UPDATE: Just got fired? Negotiate for better severance.

· Learn to make close acquaintances with such tomes as How to Pay Zero Taxes 2008 (or whatever year) by Jeffrey Scheppner, or other “lower your taxes” type books. Become familiar with the next years’ tax code changes and apply them if possible. Stay abreast of the tax code and look for hidden treasure troves you can make use of. Also, please read the book Perfectly Legal by David Cay Johnston for more insights into heinous-but-useful tax loopholes. Remember: the tax code was written by LAWYERS for other lawyers and the rich—I see no reason why the rest of us can’t apply these same “new rules” to our tax plans. We have to learn to help ourselves here; they set out the buffet, and we need to grab a plate and make our selections—ever mindful of our “tax code” manners.

The not-so-obvious but perfectly legal:
· Maximizing your W-4 withholding (hint: it needs to go a lot higher than the standard “people in the family” count). For more information, see IRS site.

Take 1 deduction for every IRA, Roth IRA, Individual Health Savings Account, Flexible Spending Account, or Educational IRA you fully fund each year in addition to the standard family member count. Also, add 1 deduction for every $300 you got refunded the prior year (including any stimulus check if you get one).
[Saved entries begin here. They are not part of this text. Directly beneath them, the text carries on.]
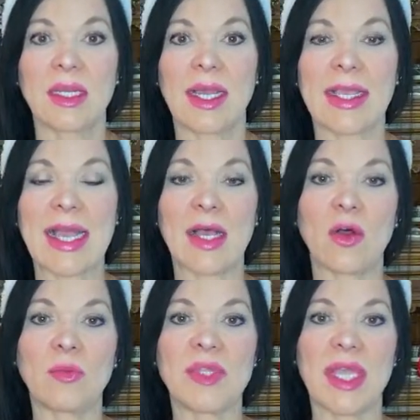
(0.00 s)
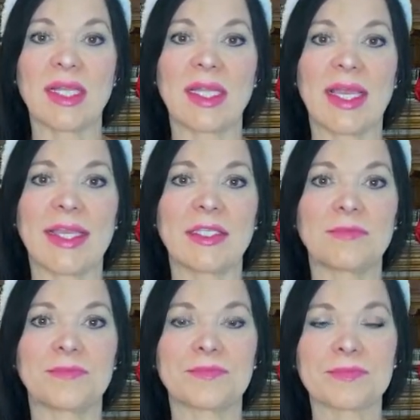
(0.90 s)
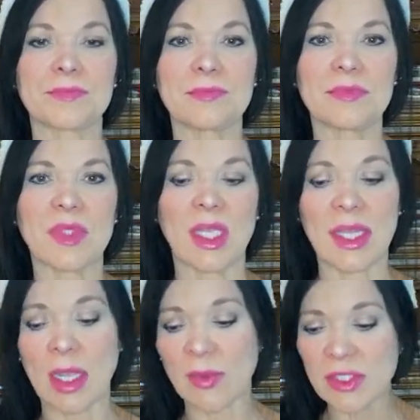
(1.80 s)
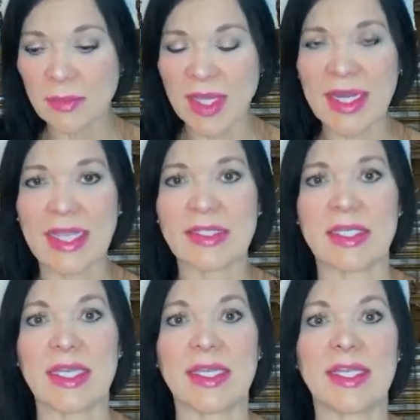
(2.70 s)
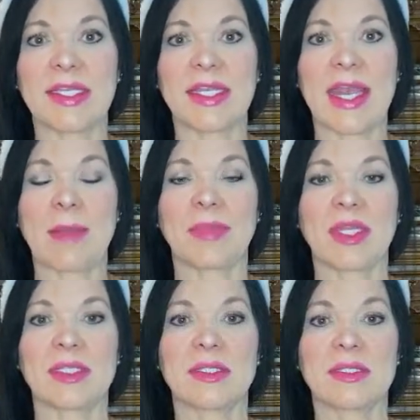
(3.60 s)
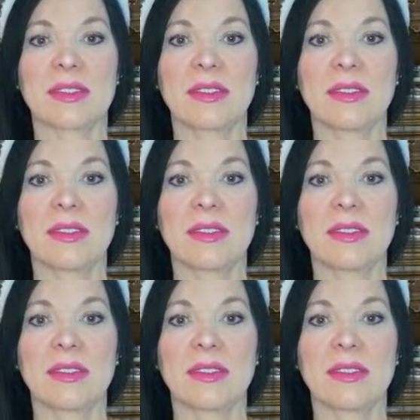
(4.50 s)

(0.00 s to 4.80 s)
I got home to LA, and I went to my next gig in Indianapolis,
UPDATE: Don't forget the Earned Income Credit--you DON'T have to have kids to qualify, but you DO have income limits:

As a general rule, eligibility guidelines for the Earned Income Tax Credit require an adjusted gross income of less than:

- $38,646 for an individual with two or more qualifying children, or $41,646 for a married couple with two or more children.

- $33,995 for an individual with one child; $36,995 for a married couple with one child.

- $12,880 for an individual with no children; $15,880 for a married couple with no children.

The maximum credit for a family with two or more children is $4,824; with one child, $2,917; with no children, $438.

People who consistently fail to claim the credit are people whose incomes are so low - below $17,000 - that they are not required to file tax returns. By not filing returns, those people fail to claim the credit, which they could receive as a refund.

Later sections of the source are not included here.